You can deploy {es} in various ways:
* <<run-elasticsearch-locally,*Local dev*>>. Get started quickly with a minimal local Docker setup.
* {cloud}/ec-getting-started-trial.html[*Elastic Cloud*]. {es} is available as part of our hosted Elastic Stack offering, deployed in the cloud with your provider of choice. Sign up for a https://cloud.elastic.co/registration[14 day free trial].
* {serverless-docs}/general/sign-up-trial[*Elastic Cloud Serverless* (technical preview)]. Create serverless projects for autoscaled and fully managed {es} deployments.
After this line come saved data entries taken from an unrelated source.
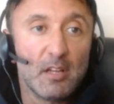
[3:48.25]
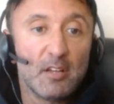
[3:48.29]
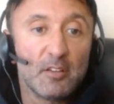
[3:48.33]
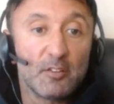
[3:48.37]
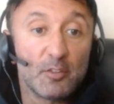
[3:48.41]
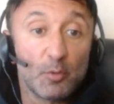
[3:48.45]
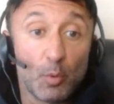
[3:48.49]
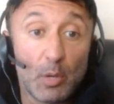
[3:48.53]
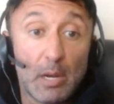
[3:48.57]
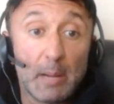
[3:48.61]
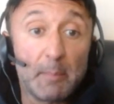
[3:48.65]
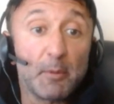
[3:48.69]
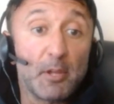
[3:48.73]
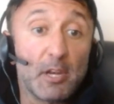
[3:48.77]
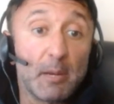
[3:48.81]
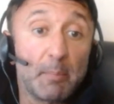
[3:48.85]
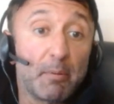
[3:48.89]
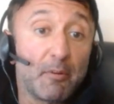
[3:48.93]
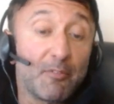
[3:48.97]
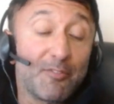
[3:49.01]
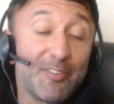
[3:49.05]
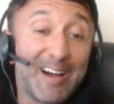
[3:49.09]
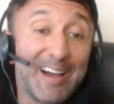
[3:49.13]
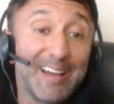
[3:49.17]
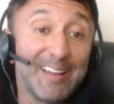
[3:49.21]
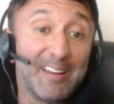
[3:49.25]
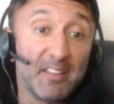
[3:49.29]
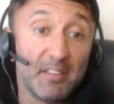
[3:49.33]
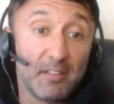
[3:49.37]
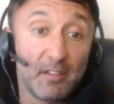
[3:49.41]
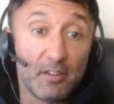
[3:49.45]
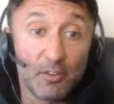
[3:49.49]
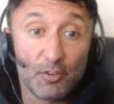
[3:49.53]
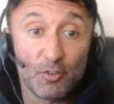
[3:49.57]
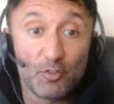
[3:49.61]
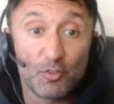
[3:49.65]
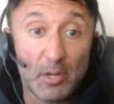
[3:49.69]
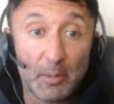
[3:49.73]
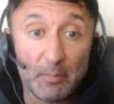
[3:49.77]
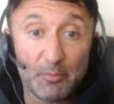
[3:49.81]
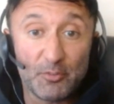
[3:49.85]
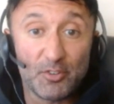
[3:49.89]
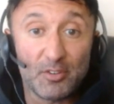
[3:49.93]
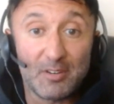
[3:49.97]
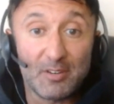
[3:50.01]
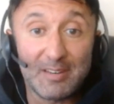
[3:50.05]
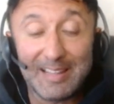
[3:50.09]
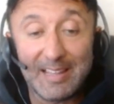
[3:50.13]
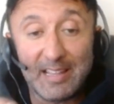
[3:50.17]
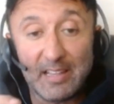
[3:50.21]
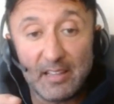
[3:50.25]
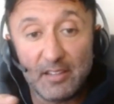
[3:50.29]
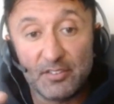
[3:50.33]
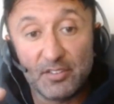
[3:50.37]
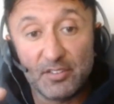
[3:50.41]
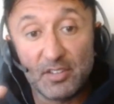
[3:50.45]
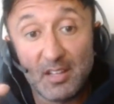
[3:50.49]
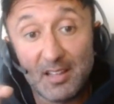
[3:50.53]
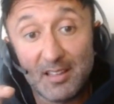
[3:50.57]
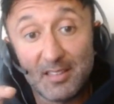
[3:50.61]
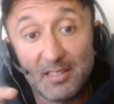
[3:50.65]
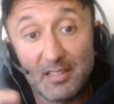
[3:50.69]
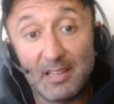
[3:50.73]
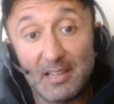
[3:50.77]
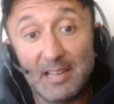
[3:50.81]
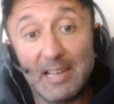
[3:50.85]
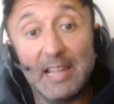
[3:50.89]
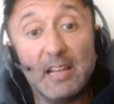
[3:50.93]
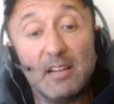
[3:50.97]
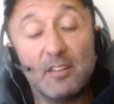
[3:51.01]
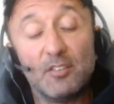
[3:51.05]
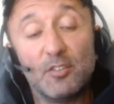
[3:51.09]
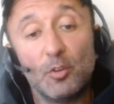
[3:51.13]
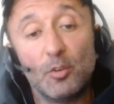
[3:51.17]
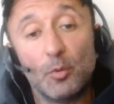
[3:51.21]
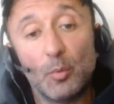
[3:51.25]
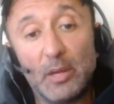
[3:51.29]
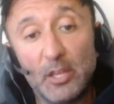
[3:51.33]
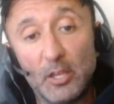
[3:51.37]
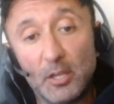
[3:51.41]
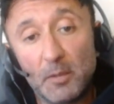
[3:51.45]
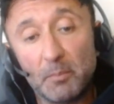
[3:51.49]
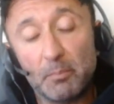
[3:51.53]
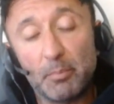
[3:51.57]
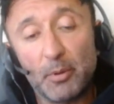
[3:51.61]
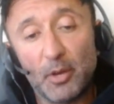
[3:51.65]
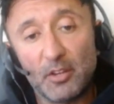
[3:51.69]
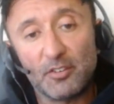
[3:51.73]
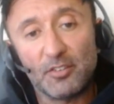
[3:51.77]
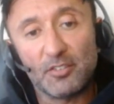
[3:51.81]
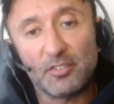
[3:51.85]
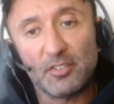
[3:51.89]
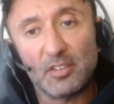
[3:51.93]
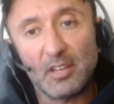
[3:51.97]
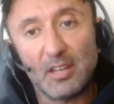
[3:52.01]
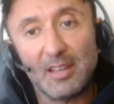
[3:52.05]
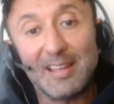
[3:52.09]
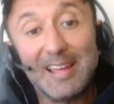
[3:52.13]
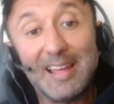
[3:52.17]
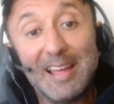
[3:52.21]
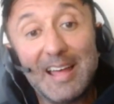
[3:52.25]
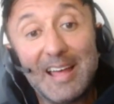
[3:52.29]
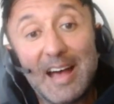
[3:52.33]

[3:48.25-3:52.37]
So what I'm going to provide in the description is the link to where you can purchase it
Sign up for a https://cloud.elastic.co/serverless-registration[14 day free trial].
**Advanced deployment options**
* <<elasticsearch-deployment-options,*Self-managed*>>. Install, configure, and run {es} on your own premises.
* {ece-ref}/Elastic-Cloud-Enterprise-overview.html[*Elastic Cloud Enterprise*]. Deploy Elastic Cloud on public or private clouds, virtual machines, or your own premises.
* {eck-ref}/k8s-overview.html[*Elastic Cloud on Kubernetes*]. Deploy Elastic Cloud on Kubernetes.
[discrete]
[[elasticsearch-next-steps]]
=== Learn more
Some resources to help you get started:
* <<getting-started, Quickstart>>. A beginner's guide to deploying your first {es} instance, indexing data, and running queries.
* https://elastic.co/webinars/getting-started-elasticsearch[Webinar: Introduction to {es}]. Register for our live webinars to learn directly from {es} experts.
* https://www.elastic.co/search-labs[Elastic Search Labs]. Tutorials and blogs that explore AI-powered search using the latest {es} features.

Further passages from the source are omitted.